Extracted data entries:
◇ ◇ ◇ ◇ ◇
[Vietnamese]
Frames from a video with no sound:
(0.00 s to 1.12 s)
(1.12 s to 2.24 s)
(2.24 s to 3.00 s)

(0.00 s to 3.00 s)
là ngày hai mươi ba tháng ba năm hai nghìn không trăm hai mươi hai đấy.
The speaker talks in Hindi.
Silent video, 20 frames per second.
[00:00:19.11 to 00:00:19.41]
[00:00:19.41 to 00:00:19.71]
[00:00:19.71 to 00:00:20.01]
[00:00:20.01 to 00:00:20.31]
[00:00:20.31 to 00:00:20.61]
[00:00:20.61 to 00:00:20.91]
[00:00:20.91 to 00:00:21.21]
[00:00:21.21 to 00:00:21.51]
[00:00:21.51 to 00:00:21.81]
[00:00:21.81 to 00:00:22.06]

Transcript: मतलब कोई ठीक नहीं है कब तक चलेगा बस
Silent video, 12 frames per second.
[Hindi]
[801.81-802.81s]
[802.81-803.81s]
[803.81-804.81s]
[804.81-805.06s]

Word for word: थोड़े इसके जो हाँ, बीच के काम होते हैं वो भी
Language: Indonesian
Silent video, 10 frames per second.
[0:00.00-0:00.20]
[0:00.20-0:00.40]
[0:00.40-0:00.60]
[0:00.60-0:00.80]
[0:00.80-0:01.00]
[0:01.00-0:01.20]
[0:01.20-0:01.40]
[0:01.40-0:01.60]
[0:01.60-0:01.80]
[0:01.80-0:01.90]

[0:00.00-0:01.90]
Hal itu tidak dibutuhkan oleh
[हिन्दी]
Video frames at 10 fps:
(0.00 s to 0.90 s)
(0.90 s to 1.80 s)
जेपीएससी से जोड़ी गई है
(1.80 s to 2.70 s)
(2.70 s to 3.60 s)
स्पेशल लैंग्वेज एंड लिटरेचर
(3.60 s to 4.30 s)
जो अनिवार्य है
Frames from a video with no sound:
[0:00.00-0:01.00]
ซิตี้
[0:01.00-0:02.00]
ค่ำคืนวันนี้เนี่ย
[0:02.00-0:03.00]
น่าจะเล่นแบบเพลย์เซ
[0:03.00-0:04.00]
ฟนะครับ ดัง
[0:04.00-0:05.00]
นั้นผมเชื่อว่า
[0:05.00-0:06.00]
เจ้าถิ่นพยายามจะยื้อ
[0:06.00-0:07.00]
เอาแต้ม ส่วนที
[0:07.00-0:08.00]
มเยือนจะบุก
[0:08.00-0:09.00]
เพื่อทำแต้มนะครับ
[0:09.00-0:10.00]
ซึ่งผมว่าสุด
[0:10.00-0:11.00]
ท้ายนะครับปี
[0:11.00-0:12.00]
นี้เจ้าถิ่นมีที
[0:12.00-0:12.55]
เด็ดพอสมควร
◇ ◇ ◇ ◇ ◇
WHAT YOU SHOULD DO:
Every entry needs to be copied again, word for word.

WRITTEN ANSWER:
[Vietnamese]
Frames from a video with no sound:
(0.00 s to 1.12 s)
(1.12 s to 2.24 s)
(2.24 s to 3.00 s)

(0.00 s to 3.00 s)
là ngày hai mươi ba tháng ba năm hai nghìn không trăm hai mươi hai đấy.
The speaker talks in Hindi.
Silent video, 20 frames per second.
[00:00:19.11 to 00:00:19.41]
[00:00:19.41 to 00:00:19.71]
[00:00:19.71 to 00:00:20.01]
[00:00:20.01 to 00:00:20.31]
[00:00:20.31 to 00:00:20.61]
[00:00:20.61 to 00:00:20.91]
[00:00:20.91 to 00:00:21.21]
[00:00:21.21 to 00:00:21.51]
[00:00:21.51 to 00:00:21.81]
[00:00:21.81 to 00:00:22.06]

Transcript: मतलब कोई ठीक नहीं है कब तक चलेगा बस
Silent video, 12 frames per second.
[Hindi]
[801.81-802.81s]
[802.81-803.81s]
[803.81-804.81s]
[804.81-805.06s]

Word for word: थोड़े इसके जो हाँ, बीच के काम होते हैं वो भी
Language: Indonesian
Silent video, 10 frames per second.
[0:00.00-0:00.20]
[0:00.20-0:00.40]
[0:00.40-0:00.60]
[0:00.60-0:00.80]
[0:00.80-0:01.00]
[0:01.00-0:01.20]
[0:01.20-0:01.40]
[0:01.40-0:01.60]
[0:01.60-0:01.80]
[0:01.80-0:01.90]

[0:00.00-0:01.90]
Hal itu tidak dibutuhkan oleh
[हिन्दी]
Video frames at 10 fps:
(0.00 s to 0.90 s)
(0.90 s to 1.80 s)
जेपीएससी से जोड़ी गई है
(1.80 s to 2.70 s)
(2.70 s to 3.60 s)
स्पेशल लैंग्वेज एंड लिटरेचर
(3.60 s to 4.30 s)
जो अनिवार्य है
Frames from a video with no sound:
[0:00.00-0:01.00]
ซิตี้
[0:01.00-0:02.00]
ค่ำคืนวันนี้เนี่ย
[0:02.00-0:03.00]
น่าจะเล่นแบบเพลย์เซ
[0:03.00-0:04.00]
ฟนะครับ ดัง
[0:04.00-0:05.00]
นั้นผมเชื่อว่า
[0:05.00-0:06.00]
เจ้าถิ่นพยายามจะยื้อ
[0:06.00-0:07.00]
เอาแต้ม ส่วนที
[0:07.00-0:08.00]
มเยือนจะบุก
[0:08.00-0:09.00]
เพื่อทำแต้มนะครับ
[0:09.00-0:10.00]
ซึ่งผมว่าสุด
[0:10.00-0:11.00]
ท้ายนะครับปี
[0:11.00-0:12.00]
นี้เจ้าถิ่นมีที
[0:12.00-0:12.55]
เด็ดพอสมควร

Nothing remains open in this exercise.